Len14043 said:I notice that the BA and Radiosophy were not designed to operate on batteries. I wonder if future HD radios will consume less power as new chips are developed, or is high power consumption inherent in the design of HD radio?
DavidEduardo said:Len14043 said:I notice that the BA and Radiosophy were not designed to operate on batteries. I wonder if future HD radios will consume less power as new chips are developed, or is high power consumption inherent in the design of HD radio?
The recent investment in iBiquity by Intel has as an objective the development of a better chipset that is less power hungry. There is a problem with all of this kind of radio, in that the DAC eats power. I have the XM protable Inno and it lasts only maybe 3-4 hours on a charge.
I.B. Iquity said:"But reports have it this stuff is selling pretty well there (the company in the link reportedly no longer sells *analog* radios!) so the life can't be too horribly bad."

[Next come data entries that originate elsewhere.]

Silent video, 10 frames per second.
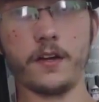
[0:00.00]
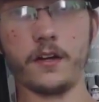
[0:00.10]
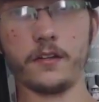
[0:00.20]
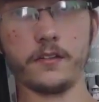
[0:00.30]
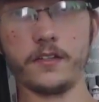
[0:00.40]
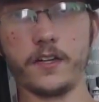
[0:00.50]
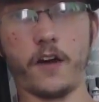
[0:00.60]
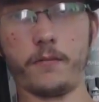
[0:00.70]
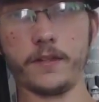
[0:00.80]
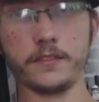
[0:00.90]
uh, the
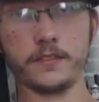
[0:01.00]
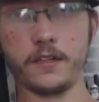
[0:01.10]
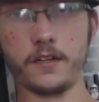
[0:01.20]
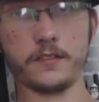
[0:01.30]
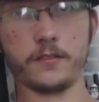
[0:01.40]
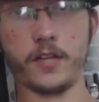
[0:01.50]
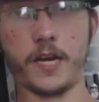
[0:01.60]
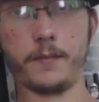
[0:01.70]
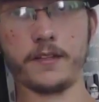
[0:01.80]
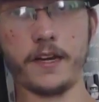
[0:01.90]
government's uh,
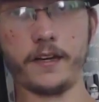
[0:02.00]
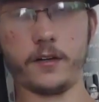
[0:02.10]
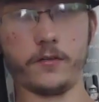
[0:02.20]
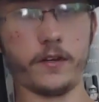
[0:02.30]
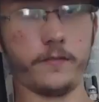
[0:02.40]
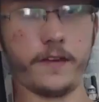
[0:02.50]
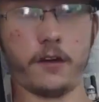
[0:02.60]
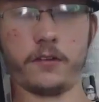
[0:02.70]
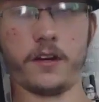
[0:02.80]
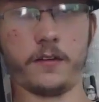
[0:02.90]
claiming that, you know, they
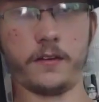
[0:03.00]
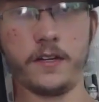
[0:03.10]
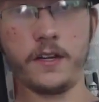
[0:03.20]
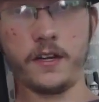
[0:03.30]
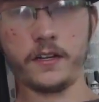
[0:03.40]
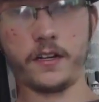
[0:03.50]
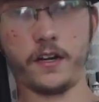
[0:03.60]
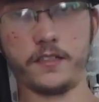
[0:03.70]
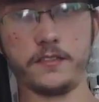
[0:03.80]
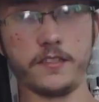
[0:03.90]
found gun
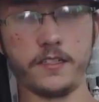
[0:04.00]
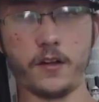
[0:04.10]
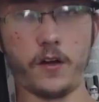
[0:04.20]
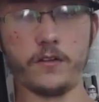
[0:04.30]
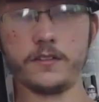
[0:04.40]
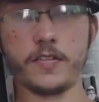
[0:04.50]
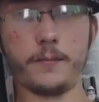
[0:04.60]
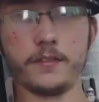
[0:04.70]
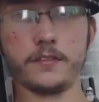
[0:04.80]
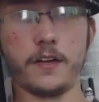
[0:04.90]
guns and all this
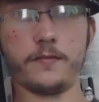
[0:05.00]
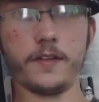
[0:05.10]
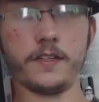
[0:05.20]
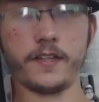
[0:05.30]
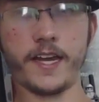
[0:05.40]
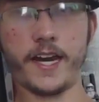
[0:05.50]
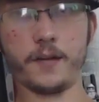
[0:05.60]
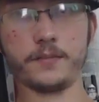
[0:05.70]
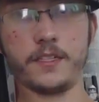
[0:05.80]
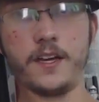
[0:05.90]
type of stuff in the
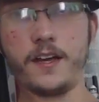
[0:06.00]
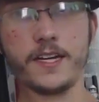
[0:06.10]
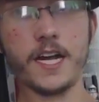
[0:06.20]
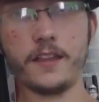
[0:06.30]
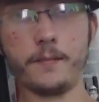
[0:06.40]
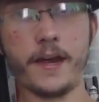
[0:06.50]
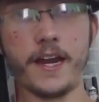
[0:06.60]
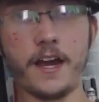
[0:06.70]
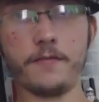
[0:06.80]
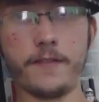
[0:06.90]
camps. Yeah, they
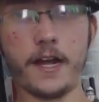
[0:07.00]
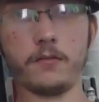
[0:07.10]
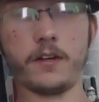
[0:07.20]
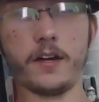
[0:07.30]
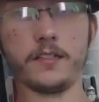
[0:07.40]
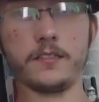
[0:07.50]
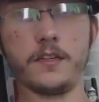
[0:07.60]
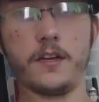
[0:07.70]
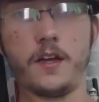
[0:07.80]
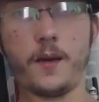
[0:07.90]
may have found
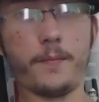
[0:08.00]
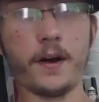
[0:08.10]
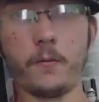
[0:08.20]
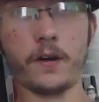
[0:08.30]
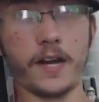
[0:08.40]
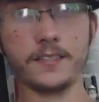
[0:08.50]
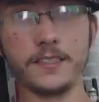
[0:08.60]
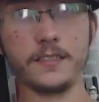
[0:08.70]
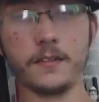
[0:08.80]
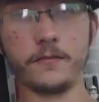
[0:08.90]
guns, but when I
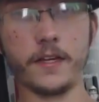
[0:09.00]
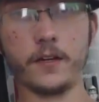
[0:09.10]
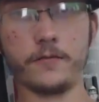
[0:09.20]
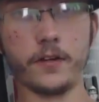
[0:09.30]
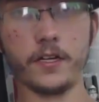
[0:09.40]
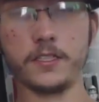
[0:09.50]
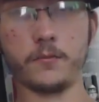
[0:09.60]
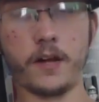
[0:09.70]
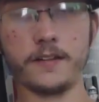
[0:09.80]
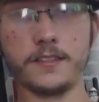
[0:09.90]
seen the video
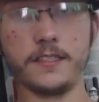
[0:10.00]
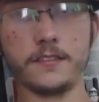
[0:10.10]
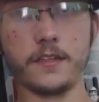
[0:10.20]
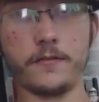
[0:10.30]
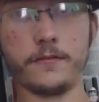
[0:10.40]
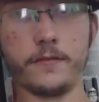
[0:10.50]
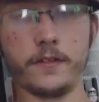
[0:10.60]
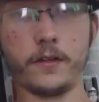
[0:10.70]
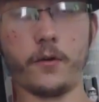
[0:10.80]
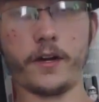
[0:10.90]
footage and when I seen stuff
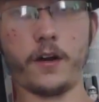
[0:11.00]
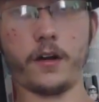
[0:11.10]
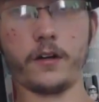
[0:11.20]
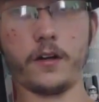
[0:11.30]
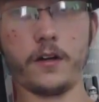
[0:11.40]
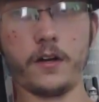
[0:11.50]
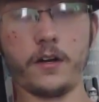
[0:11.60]
you know, going on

I wouldn't make that assumption. The I-Pod has pretty poor battery life. They've gotten better (as all technology does over time) but you don't get more than 4 or five hours and that's if you don't touch a thing. Just start the device and whatever source comes up is what's played. You can't hop around from song to siong because if you do you shorten battery life significantly and after all this time the I-Pod is still 399$ for the 60 Gig unit. Prices have not dropped.